The party was asked to pick between Johnson and rival Jeremy Hunt to replace the current Tory prime minister, Theresa May. After what many considered a mismanagement of Brexit, May announced her resignation in May and will step down on Wednesday.

"We are going to get Brexit done on 31 October and take advantage of all the opportunities it will bring with a new spirit of can do," said Johnson in a victory speech.

Johnson got 92,153 votes, according to the BBC, while Hunt received 46,656. "Almost 160,000 Conservative members were eligible to vote and turnout was 87.4" percent, the BBC reports.

Whether one finds Johnson's election thrilling or horrifying, it's something "that 12 months ago even his most die hard fans would have found hard to believe," writes the BBC's Laura Kuenssberg. Johnson "is a politician who is hard to ignore," with "a personality, and perhaps an ego, of a scale that few of his colleagues can match. This is a man who even as a child wanted to be 'world king'."
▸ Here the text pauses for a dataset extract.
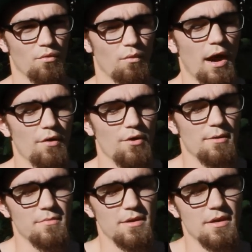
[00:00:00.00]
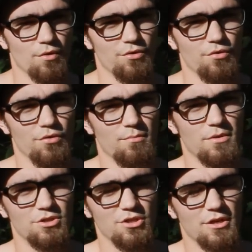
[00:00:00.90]
why we're with Youth
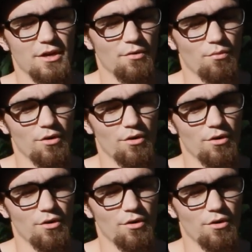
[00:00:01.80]
and Mission here.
Trump is a fan. On Tuesday morning, he tweeted:

Like Trump, Johnson—a one-time novelist and an editor of The Spectator magazine—has a history of writing and comments that are…not woke, to put it mildly. In 2008, he famously referred to black people as "pickaninnies," later saying he didn't realize the term was offensive. In a 2002 op-ed, he said any problem in Africa "is not that we were once in charge, but that we are not in charge any more…the best fate for Africa would be if the old colonial powers, or their citizens, scrambled once again in her direction; on the understanding that this time they will not be asked to feel guilty."


FREE MINDS

Hot wife billboards banned. In keeping with this Roundup's U.K. theme, here's an amusing and disturbing look at how U.K. regulations against sexist advertising are playing out. An air-conditioner repair company ran an add that said "Your wife is hot! Better get the air conditioning fixed." This "was ruled inappropriate and banned from a city's buses," notes the BBC:

It was meant to appear on seven buses in Nottingham but Adverta, which places adverts on buses and trams in the city, blocked it and said it could cause offence.

Lee Davies, who designed the ad, said it was "a little bit of harmless fun".

Prof Carrie Paechter, director of the Nottingham Centre for Children, Young People and Families, said the advert was "like something out of the 1950s" and called for it to be removed. "If I had young children, I wouldn't want them passing that on the way to school, because of the messages it gives them about society," she said.


FREE MARKETS

PayPal dumps child protection group. Federal pressure on payment processors to refuse service to sex workers—even legal ones—is often framed as a measure to stop human trafficking and child sexual exploitation. (Don't ask how, it just is, OK?) Now even groups that work with sexually exploited minors may be getting caught up in the dragnet.